五百川さんに限らず、他部署の社員からも相談されるほど、JR東日本新潟シティクリエイトの“母”的存在の永井百合子課長(写真右)
仕事を通じてもっと新潟を知りたい、もっと新潟を好きになりたい
いろいろな事業に興味があり、1年間携わったホテル業務ももっと頑張りたい思いもある五百川さん。3年目、まだまだこれからのキャリアの可能性は無限大だ。
「駅ビル、ホテル、地域商社部…JR東日本新潟シティクリエイトの事業は多彩ですが、そのどれもが新潟と関わるものばかりなので仕事を通じてさらに新潟を知っていきたいし、もっと新潟を好きになって色々な事業に携わりたいと思っています」
果たして永井課長の「ずっと一緒に働いてほしい」という思いは、これからどんな形で発展していくのか。

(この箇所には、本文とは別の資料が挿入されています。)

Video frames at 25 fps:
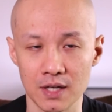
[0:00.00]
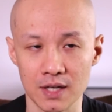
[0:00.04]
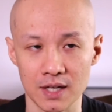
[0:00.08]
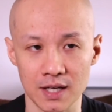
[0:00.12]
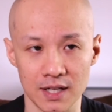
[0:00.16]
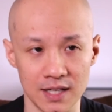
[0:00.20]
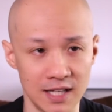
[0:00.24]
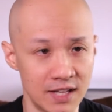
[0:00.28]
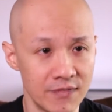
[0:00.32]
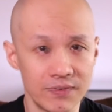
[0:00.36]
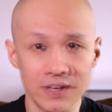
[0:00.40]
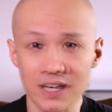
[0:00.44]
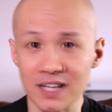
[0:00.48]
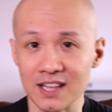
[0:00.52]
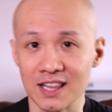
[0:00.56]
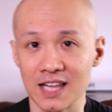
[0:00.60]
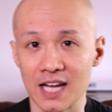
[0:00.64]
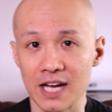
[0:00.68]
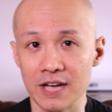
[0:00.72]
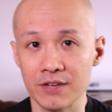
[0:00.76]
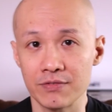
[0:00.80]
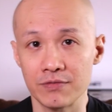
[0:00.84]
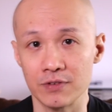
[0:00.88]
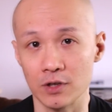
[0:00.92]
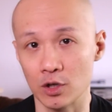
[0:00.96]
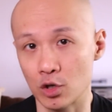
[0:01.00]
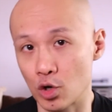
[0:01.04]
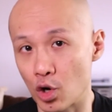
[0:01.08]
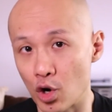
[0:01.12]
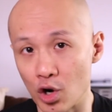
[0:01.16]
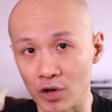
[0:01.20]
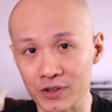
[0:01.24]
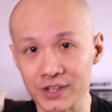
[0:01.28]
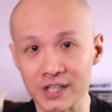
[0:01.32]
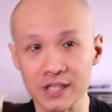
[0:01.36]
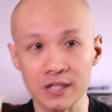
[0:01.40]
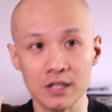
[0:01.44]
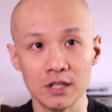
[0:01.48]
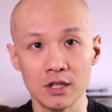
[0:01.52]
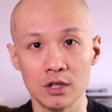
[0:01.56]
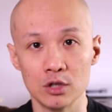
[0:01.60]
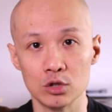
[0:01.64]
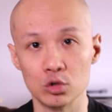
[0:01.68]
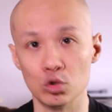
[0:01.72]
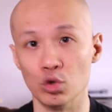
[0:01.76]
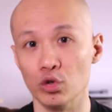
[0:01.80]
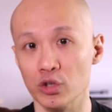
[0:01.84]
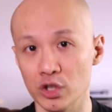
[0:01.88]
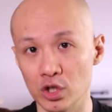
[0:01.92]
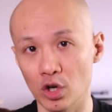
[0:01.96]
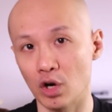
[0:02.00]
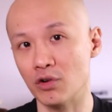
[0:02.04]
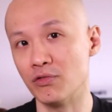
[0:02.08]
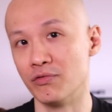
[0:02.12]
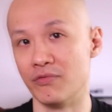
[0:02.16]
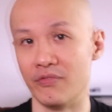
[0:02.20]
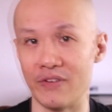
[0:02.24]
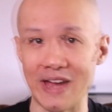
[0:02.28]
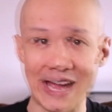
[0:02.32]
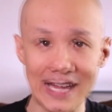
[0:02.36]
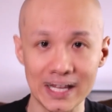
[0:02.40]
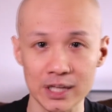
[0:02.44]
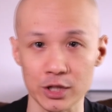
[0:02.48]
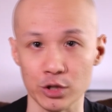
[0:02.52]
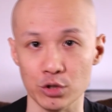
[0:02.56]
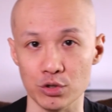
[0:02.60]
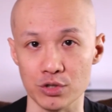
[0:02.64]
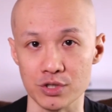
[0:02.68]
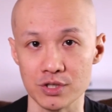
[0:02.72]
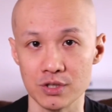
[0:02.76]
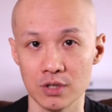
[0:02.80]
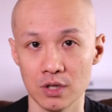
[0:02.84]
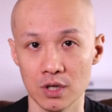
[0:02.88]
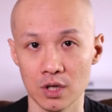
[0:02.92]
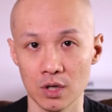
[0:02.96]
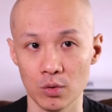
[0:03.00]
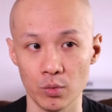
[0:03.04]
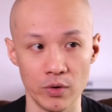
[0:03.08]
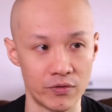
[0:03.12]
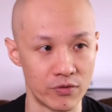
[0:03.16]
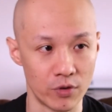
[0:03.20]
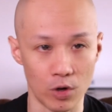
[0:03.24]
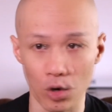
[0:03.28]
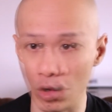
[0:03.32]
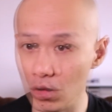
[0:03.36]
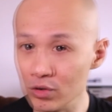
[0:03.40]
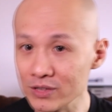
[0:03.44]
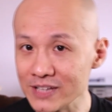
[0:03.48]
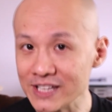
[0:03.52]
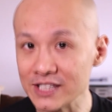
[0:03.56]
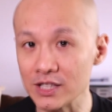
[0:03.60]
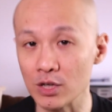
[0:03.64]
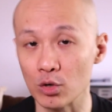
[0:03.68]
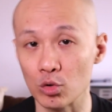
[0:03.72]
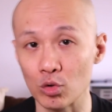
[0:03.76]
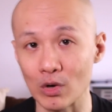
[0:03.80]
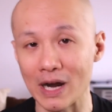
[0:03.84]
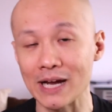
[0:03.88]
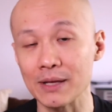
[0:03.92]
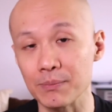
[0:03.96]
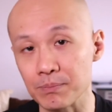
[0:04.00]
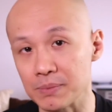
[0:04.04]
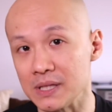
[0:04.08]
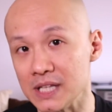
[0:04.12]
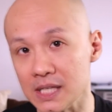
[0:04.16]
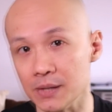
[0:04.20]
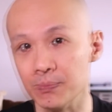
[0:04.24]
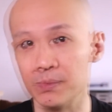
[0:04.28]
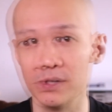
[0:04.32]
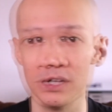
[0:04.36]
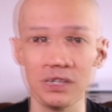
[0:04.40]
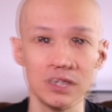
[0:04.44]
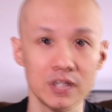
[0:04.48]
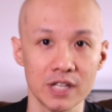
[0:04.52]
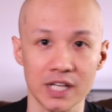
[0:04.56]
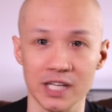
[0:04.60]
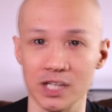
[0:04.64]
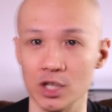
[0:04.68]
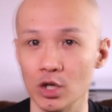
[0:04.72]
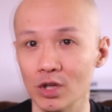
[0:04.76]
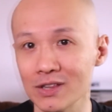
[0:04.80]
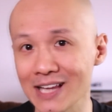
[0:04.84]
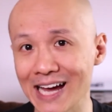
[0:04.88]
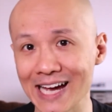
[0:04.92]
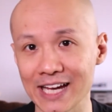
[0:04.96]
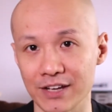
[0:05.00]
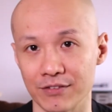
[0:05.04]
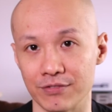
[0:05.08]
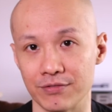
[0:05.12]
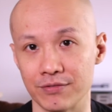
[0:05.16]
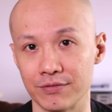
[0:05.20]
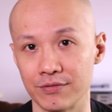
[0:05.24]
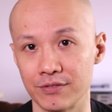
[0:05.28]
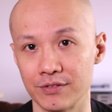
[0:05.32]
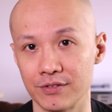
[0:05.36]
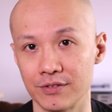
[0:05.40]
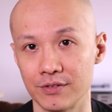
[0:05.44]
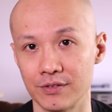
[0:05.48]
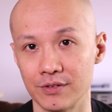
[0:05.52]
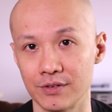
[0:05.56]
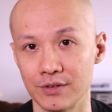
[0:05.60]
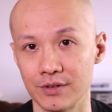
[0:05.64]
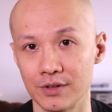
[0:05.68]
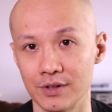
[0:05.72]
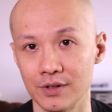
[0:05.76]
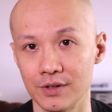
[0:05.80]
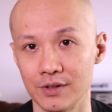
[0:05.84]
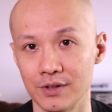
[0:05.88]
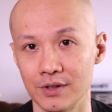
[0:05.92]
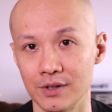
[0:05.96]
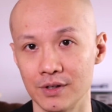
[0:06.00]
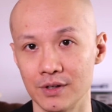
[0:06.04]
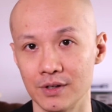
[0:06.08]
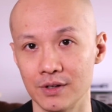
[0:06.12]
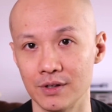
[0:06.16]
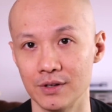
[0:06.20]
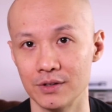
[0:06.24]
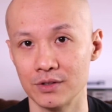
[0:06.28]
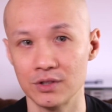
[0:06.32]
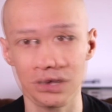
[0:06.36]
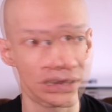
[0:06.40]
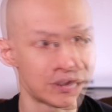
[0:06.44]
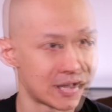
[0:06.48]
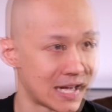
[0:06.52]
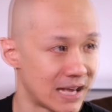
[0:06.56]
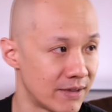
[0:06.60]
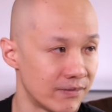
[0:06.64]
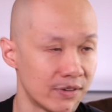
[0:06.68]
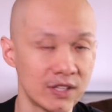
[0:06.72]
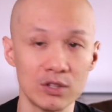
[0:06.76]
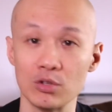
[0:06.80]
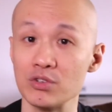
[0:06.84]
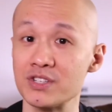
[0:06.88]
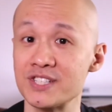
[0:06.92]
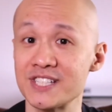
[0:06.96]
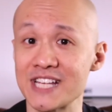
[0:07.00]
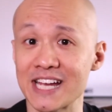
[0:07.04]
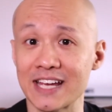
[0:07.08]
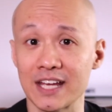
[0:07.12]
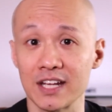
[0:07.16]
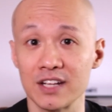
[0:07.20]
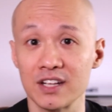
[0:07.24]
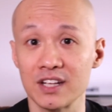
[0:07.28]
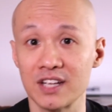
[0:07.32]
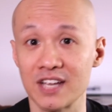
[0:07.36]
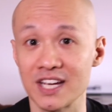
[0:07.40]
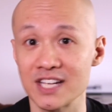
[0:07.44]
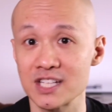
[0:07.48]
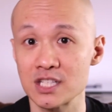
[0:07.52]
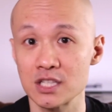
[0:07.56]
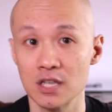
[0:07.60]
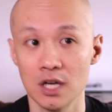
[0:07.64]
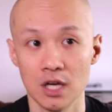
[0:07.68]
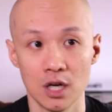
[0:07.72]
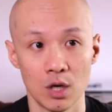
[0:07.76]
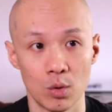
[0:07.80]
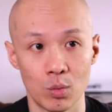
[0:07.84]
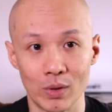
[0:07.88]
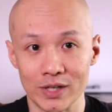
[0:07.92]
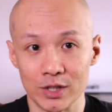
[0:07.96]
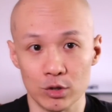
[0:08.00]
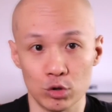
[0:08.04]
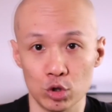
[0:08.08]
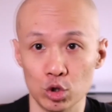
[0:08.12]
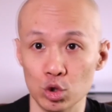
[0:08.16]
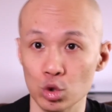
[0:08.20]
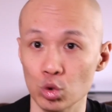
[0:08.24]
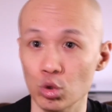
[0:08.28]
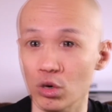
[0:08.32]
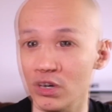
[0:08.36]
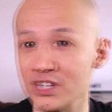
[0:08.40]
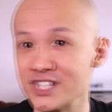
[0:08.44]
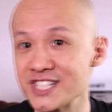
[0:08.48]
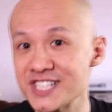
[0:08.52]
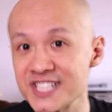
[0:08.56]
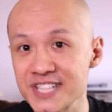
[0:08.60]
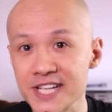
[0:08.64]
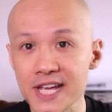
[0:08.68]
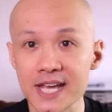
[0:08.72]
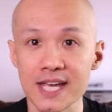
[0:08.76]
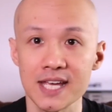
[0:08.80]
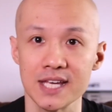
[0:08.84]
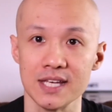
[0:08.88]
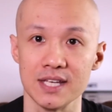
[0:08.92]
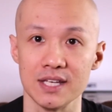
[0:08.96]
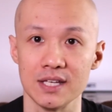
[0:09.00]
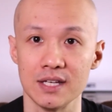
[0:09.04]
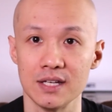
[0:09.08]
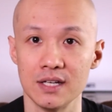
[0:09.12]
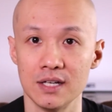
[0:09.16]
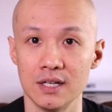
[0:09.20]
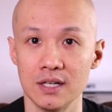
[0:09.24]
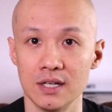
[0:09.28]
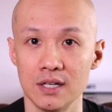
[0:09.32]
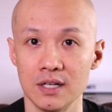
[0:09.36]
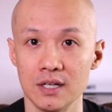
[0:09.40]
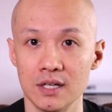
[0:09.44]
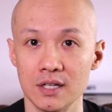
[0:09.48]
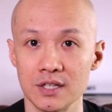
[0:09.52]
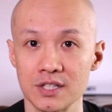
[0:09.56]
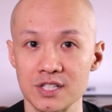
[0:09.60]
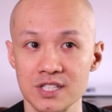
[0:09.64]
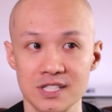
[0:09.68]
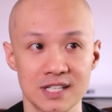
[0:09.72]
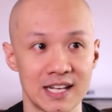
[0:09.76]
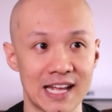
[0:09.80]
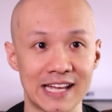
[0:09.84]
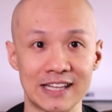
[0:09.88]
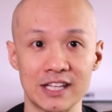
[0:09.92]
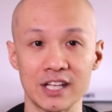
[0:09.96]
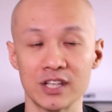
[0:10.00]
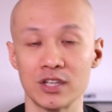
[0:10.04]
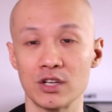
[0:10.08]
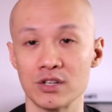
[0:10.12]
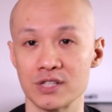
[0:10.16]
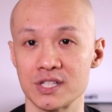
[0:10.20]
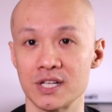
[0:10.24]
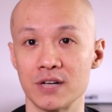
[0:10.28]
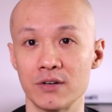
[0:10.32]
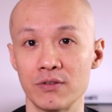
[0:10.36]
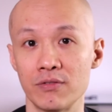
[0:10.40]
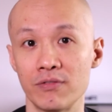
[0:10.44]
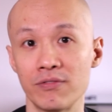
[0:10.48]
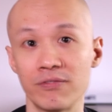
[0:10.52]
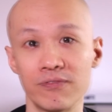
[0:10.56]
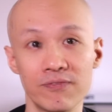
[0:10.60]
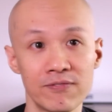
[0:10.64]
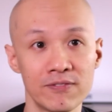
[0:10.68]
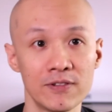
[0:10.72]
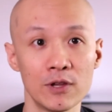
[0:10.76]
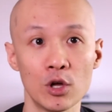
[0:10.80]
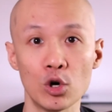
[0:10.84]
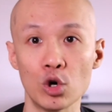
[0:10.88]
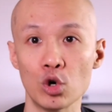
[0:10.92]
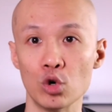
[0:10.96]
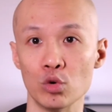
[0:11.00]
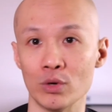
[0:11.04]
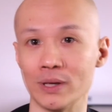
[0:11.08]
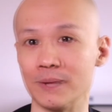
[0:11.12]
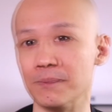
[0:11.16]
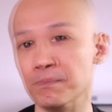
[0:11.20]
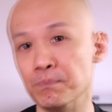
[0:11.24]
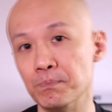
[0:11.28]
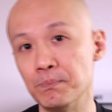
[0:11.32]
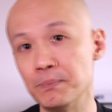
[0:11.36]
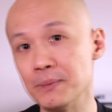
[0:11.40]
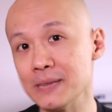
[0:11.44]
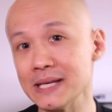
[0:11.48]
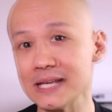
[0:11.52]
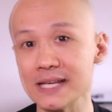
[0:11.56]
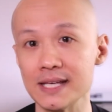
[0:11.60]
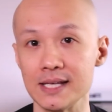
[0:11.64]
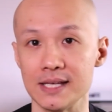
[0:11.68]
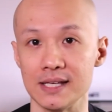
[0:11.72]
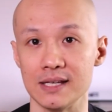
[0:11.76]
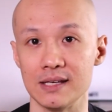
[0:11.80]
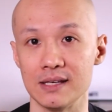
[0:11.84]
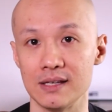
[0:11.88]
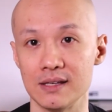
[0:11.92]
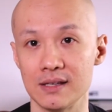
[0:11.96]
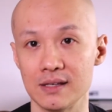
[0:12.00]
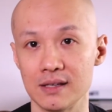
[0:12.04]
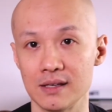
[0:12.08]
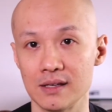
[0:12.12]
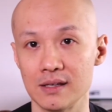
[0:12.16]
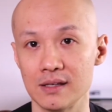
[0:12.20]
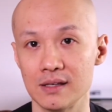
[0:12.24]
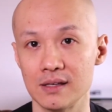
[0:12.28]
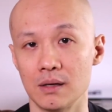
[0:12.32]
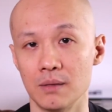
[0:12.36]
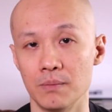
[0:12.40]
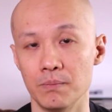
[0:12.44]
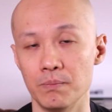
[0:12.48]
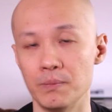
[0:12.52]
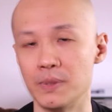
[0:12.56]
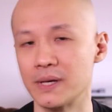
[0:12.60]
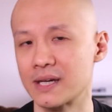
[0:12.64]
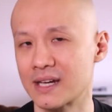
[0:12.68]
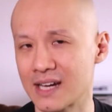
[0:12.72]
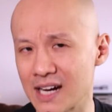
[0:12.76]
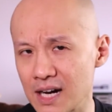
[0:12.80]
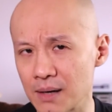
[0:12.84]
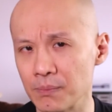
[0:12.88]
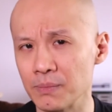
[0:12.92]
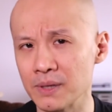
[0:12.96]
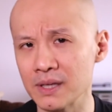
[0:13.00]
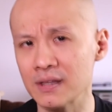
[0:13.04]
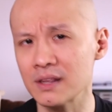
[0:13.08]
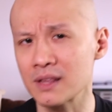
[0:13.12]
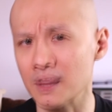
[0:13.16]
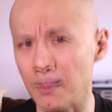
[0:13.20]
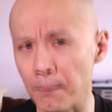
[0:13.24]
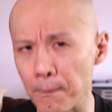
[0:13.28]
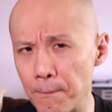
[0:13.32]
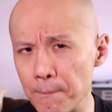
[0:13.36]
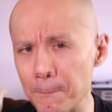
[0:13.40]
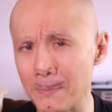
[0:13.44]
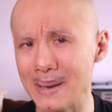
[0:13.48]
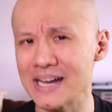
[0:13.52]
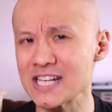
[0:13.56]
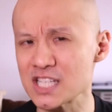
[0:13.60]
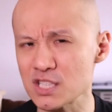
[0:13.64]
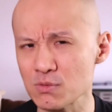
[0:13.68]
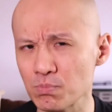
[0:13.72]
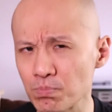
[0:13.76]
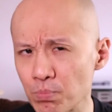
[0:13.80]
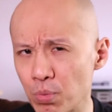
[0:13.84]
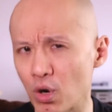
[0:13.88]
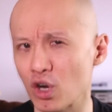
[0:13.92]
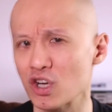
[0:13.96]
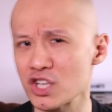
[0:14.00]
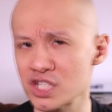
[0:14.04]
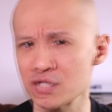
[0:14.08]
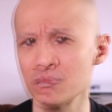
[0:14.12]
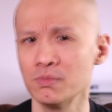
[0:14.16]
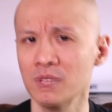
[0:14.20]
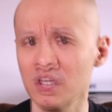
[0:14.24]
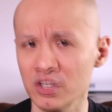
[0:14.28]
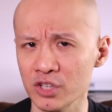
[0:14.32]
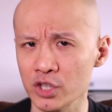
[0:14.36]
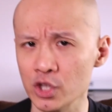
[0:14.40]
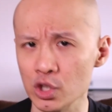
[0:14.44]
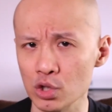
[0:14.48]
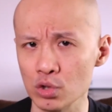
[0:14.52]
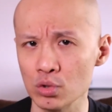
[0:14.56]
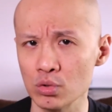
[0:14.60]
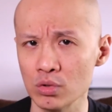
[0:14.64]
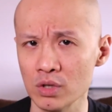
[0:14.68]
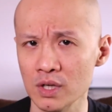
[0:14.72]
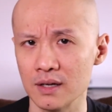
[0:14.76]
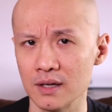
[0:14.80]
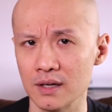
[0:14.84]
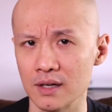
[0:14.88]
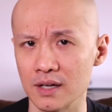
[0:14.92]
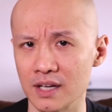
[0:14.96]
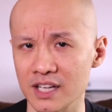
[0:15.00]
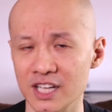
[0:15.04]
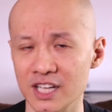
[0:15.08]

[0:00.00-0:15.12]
living a life according to your values with only the right people in your life. Not having to second guess what you do or say, just letting yourself flow and be. becoming the best possible you, and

高力先生からも「自分がいいなと思ったモノやコトを、どんどん全国に、そして世界に発信していってもらいたいですね」とのエールが寄せられる。
プロフェッショナルの先輩たちの期待を受け、次世代ホープの活躍がそのまま、これからの新潟の魅力発信に繋がっていく。
(インタビュー・文 丸山智子)
【企業情報】
JR東日本新潟シティクリエイト株式会社
THE NIIGATA 公式オンラインショップ
【学校情報】
学校法人 新潟総合学園 新潟食料農業大学
胎内キャンパス(新潟県胎内市平根台2416)
新潟キャンパス(新潟市北区島見町940)
新潟食料農業大学 webサイト
新潟食料農業大学は、食・農・ビジネスに特化した実学重視の大学として、2018(平成30)年に開学した私立大学。開学以来、「食のジェネラリストの育成」を掲げ、農業生産から食品加工・流通・販売、さらには経営戦略までを一貫して学べる教育カリキュラムを展開。実習を重視した教育方針により、地域農業や食品関連企業との連携も活発で、新潟県内外の食料産業界に即戦力となる人材を輩出している。